Tennessee Gas presents the affidavit of its area manager, Larry Slowik, stating that Tennessee Gas is in the business of operating the compressor station on a 24-hour basis. Slovik asserts that, in order to conduct the operation, it is necessary that Tennessee Gas provide food and housing for its workers.4

There are no disputed issues of material fact concerning Tennessee Gas's need to provide food for its employers who are housed on the fixed platform. Therefore, the court concludes that the catering services provided by Johnson in particular and Delta in general are essential to the ability of Tennessee Gas to operate the compressor station on a 24-hour basis. Accordingly, in view of the written contract recognizing Tennessee Gas as a statutory employer and Johnson's failure to overcome the presumption of a statutory employer, the sole remedy available to Johnson under Louisiana law is workers' compensation benefits.


1. Johnson contends that Tennessee Gas is not a party to the agreement with El Paso because the identity of the affiliates is not disclosed. The undisputed affidavit of Larry Slowik, the Area Manager of Tennessee Gas, establishes that Tennessee Gas is an affiliate of El Paso.

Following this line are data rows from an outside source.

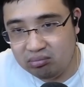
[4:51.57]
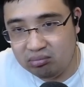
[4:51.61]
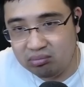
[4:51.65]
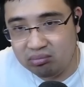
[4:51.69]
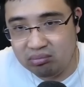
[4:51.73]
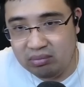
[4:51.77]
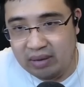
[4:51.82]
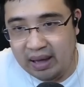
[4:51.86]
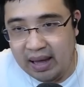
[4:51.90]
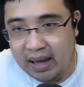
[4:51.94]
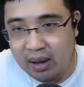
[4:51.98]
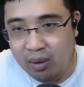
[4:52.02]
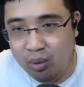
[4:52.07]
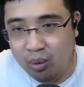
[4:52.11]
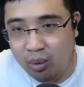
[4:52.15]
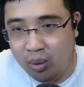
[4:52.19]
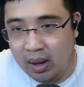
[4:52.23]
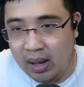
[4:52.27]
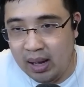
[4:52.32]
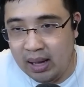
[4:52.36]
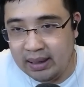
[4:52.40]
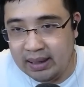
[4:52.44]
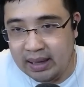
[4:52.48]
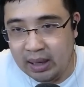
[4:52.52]
แนวก
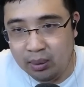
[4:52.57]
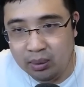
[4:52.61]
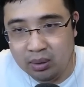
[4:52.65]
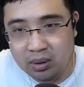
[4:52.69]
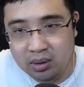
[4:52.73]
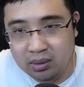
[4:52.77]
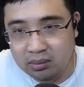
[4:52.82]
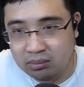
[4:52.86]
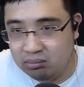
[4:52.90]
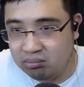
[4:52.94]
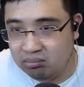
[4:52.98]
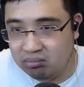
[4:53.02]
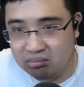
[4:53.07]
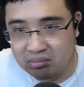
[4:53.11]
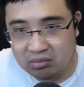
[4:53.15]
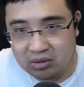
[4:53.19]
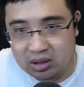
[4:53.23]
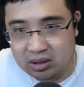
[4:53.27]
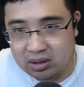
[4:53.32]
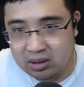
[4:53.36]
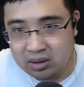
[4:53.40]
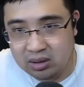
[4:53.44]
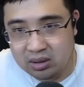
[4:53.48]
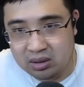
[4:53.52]
ว้างแนวลึก
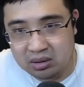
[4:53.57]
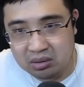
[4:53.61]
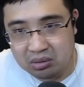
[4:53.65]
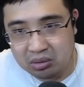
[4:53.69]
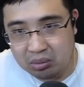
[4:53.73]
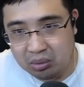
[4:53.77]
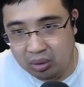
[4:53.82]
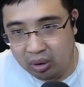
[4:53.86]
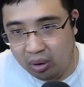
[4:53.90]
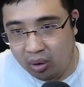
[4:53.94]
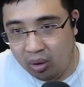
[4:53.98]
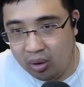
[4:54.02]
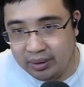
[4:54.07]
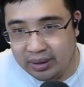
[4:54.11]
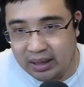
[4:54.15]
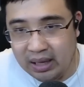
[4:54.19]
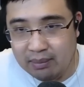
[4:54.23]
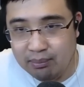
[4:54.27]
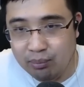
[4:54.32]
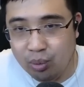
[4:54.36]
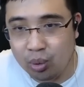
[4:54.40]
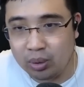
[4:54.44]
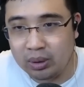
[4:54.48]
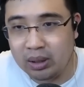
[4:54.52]
คือครองเก
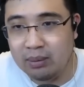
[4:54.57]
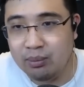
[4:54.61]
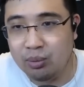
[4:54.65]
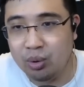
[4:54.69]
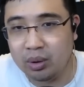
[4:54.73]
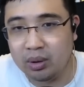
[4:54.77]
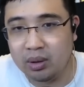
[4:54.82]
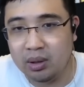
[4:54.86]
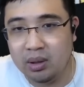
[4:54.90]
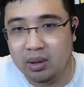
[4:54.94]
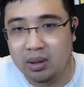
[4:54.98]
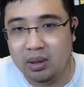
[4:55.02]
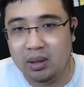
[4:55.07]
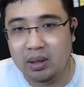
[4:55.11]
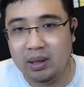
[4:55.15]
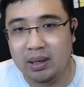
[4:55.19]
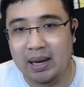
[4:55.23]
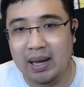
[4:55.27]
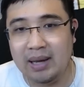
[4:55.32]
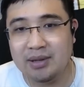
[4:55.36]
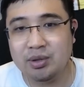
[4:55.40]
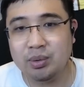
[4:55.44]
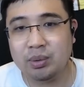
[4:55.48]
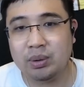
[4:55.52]
มบุกได้หมด
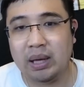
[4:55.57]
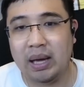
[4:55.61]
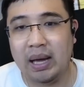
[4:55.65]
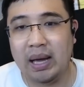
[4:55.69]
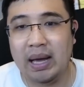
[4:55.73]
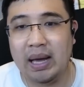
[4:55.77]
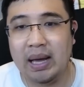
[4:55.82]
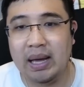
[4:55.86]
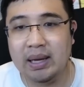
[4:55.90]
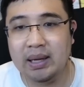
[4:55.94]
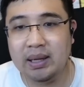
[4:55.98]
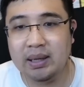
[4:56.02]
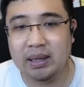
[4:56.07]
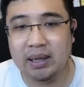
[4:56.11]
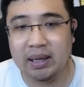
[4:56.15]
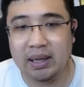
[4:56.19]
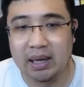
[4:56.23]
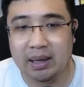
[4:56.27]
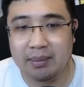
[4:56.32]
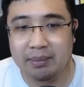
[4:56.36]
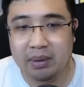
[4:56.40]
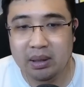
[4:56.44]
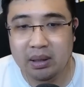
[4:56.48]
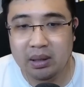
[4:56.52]
แล้วสุดท้ายนะค
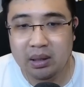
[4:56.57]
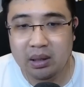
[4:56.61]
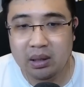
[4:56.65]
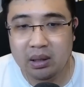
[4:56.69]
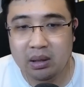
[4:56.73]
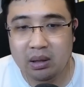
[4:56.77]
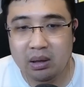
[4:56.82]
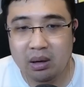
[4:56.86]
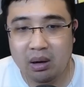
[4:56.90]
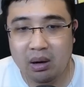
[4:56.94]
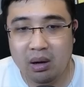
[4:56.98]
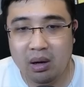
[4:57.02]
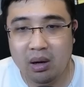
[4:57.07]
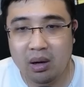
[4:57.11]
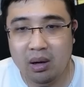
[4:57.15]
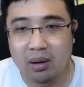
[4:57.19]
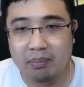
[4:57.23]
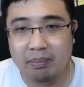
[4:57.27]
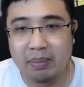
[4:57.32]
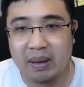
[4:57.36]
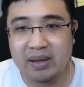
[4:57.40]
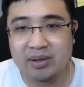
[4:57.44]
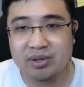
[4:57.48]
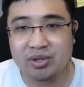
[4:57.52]
รับ ก็
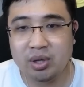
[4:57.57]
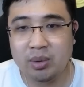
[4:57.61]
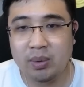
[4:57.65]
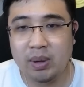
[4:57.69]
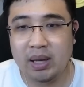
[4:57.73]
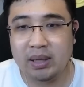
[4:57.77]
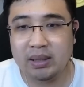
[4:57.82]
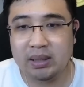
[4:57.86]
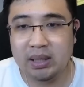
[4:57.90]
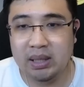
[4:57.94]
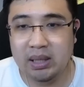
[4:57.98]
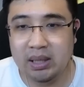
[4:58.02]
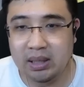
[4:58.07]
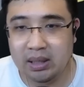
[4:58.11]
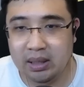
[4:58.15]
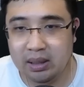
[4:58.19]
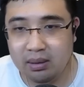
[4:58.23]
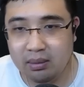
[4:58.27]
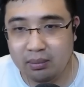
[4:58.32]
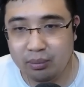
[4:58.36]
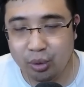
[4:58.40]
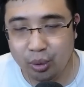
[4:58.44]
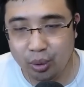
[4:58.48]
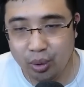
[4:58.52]
เป็นจังหวะที่
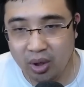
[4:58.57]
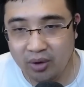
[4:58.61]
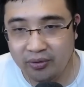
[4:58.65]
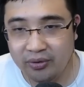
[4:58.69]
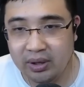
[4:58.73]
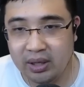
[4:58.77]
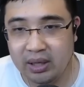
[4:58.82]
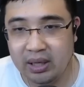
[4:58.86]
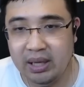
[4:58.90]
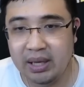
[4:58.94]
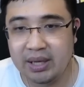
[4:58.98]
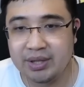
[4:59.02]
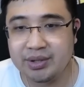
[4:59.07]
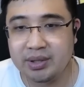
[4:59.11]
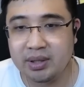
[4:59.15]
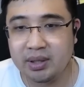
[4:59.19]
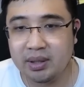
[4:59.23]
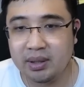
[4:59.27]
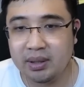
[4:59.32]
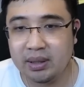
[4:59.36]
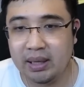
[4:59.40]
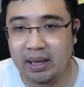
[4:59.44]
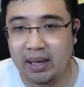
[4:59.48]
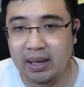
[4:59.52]
บรูโน่เฟรนเดส
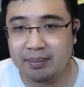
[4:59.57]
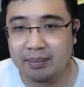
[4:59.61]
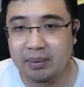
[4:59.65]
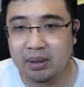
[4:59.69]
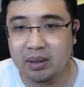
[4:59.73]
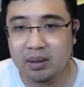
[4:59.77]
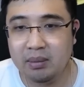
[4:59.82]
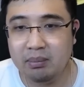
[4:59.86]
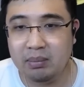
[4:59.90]
นะครับเหมื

2. The statute was amended by Acts 1997, No. 315, § 1, effective June 17, 1997. The Act legislatively overruled the statutory employer tests as set forth in the Supreme Court of Louisiana's decisions in Berry v. Holston Well Service, Inc. 488 So.2d 934 (La.1986), and Kirkland v. Riverwood International USA, Inc., 681 So.2d 329 (La.1996). See Jordan v. Central Management Co., 745 So.2d 116, 122 (La. Ct.App.1999).

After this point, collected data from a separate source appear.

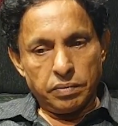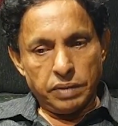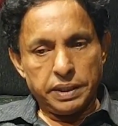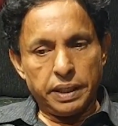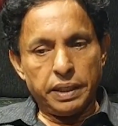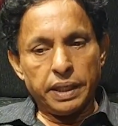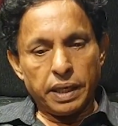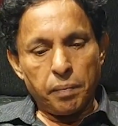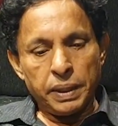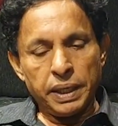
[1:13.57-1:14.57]
வெற்றிடி
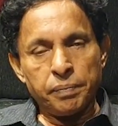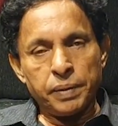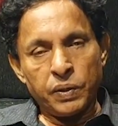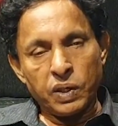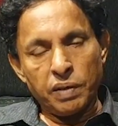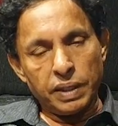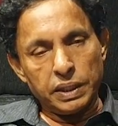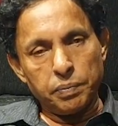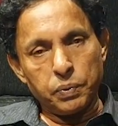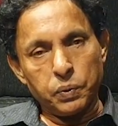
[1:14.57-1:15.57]
ரமணியம்மா அவர்கள்
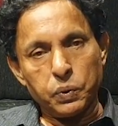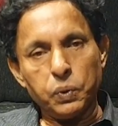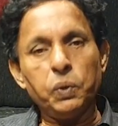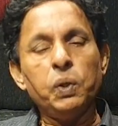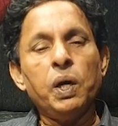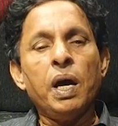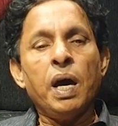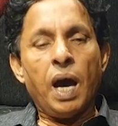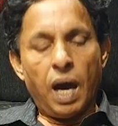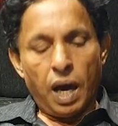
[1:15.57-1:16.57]
வந்தபோது
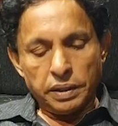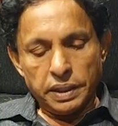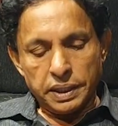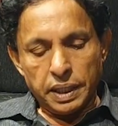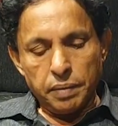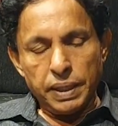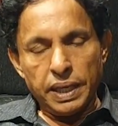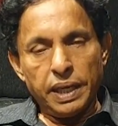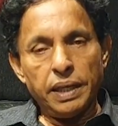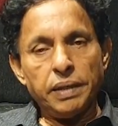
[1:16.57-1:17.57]
அந்த
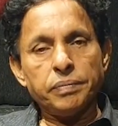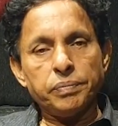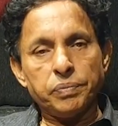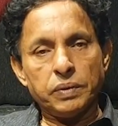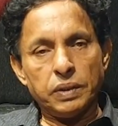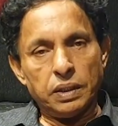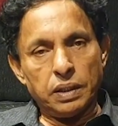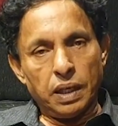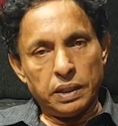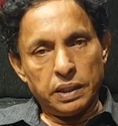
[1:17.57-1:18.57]
டீமிலே
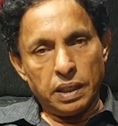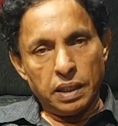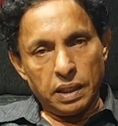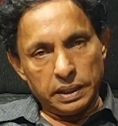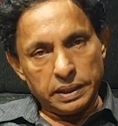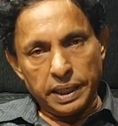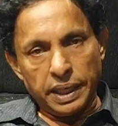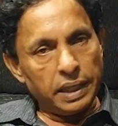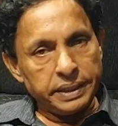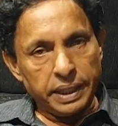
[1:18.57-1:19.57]
அந்த இசை
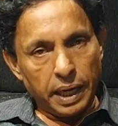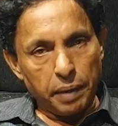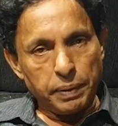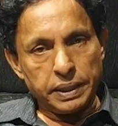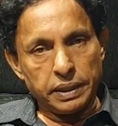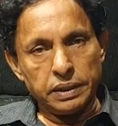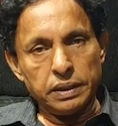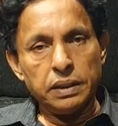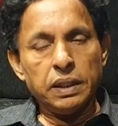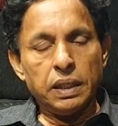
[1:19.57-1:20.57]
நிகழ்ச்சி நடைபெற்றது
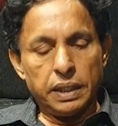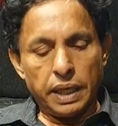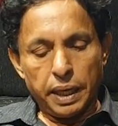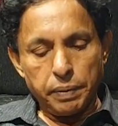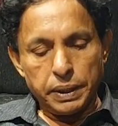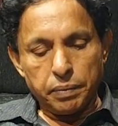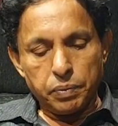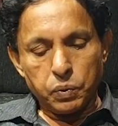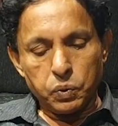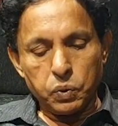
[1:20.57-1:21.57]
நடைபெற்ற
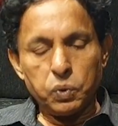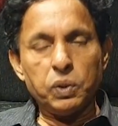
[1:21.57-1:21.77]
போது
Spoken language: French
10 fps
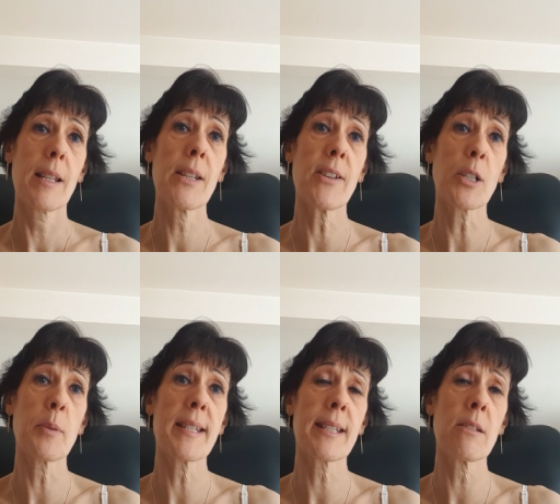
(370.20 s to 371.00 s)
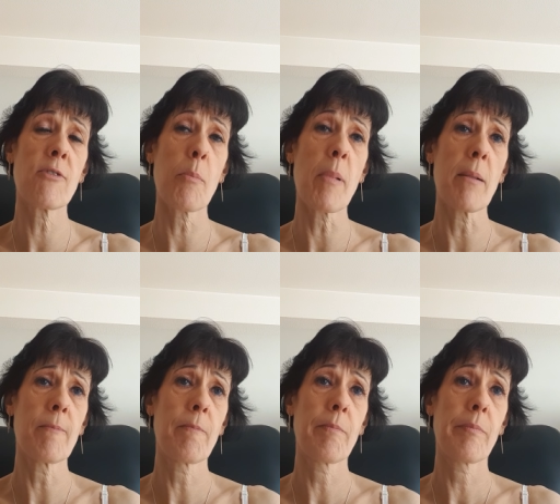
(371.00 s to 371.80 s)
Évacuez ce qui ne va pas.
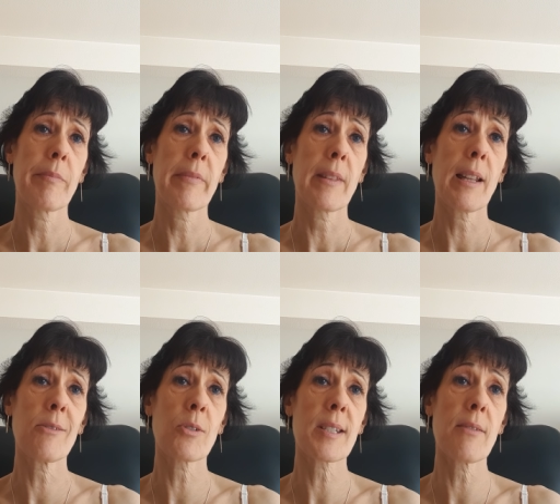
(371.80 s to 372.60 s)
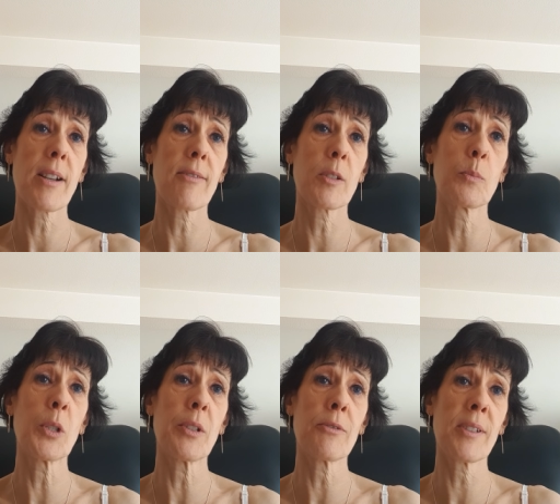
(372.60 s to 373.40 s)
Avancez vers
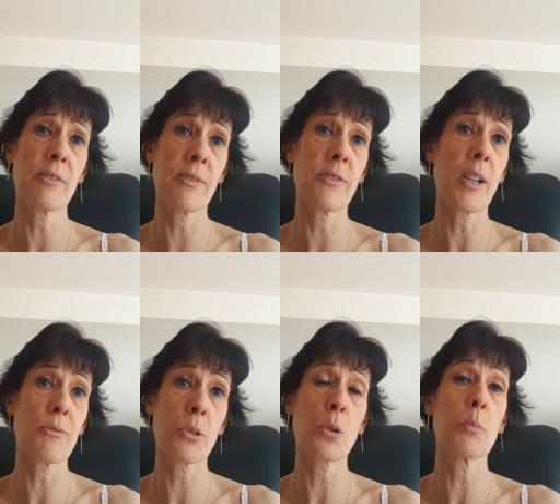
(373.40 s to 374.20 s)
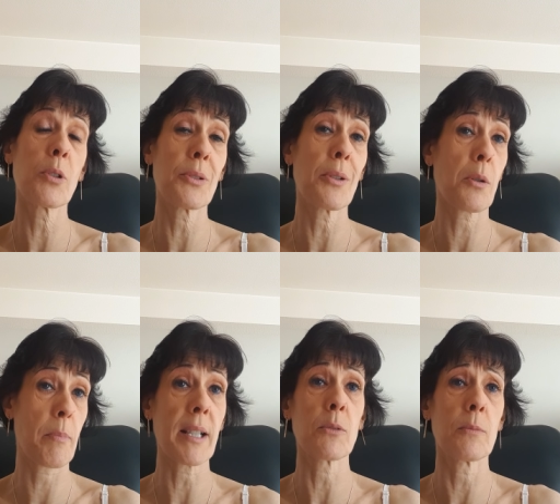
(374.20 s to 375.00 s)
votre, bonheur,
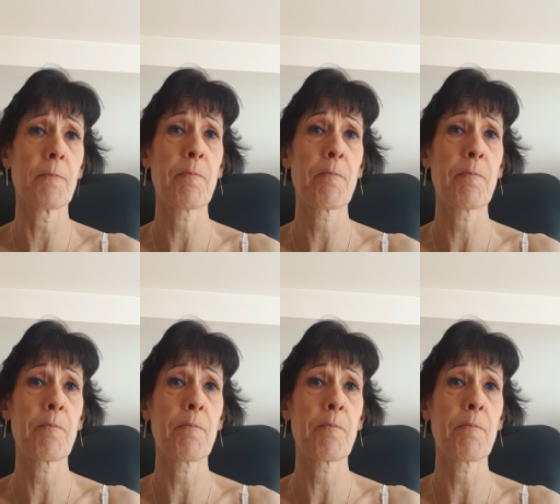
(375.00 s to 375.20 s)
pardon.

3. The parties also agreed that the contractor would remain primarily responsible for the payment of Louisiana workers' compensation benefits to its employees and would not be entitled to seek contribution for any such payments from the company.
4. In Lindsey v. Chevron, 566 F.Supp. 1280, 1282-83 (E.D.La.1983) (pre-amendment case), the court applied the "integral and necessary part of the regular trade, business, or occupation" test and found that "provision for food and housekeeping is integral and necessary to the operation of these [oil and gas] production facilities." However, in Mack v. Tenneco Oil Co., 630 F.Supp. 289, 291 (E.D.La.1986) (pre-amendment case), the court denied the defendant's motion for summary judgment on the question whether the plaintiff who worked for a company that contracted to cut grass and weeds at the Tenneco facility was a statutory employee of Tenneco. The court concluded that Tenneco was not in the trade, business, or occupation of grass cutting at the time of the accident. The court did not rely on Lindsey, stating that "[i]t appears that Lindsey has been impliedly overruled" by Lewis v. Exxon Corporation, 441 So.2d 192 (La.1983) (pre-amendment case). The version of the statute in force at the time that Lewis was decided required that the work performed by the employee be part of the principal's trade, business, or occupation and that the principal must have been engaged in that trade, business, or occupation at the time of the injury. Id. at 197. The court held that Exxon was not in the business of major plant construction and that this work was not customarily done by Exxon. Id. at 199. Therefore, Exxon was not the statutory employer of the injured employee of the contractor.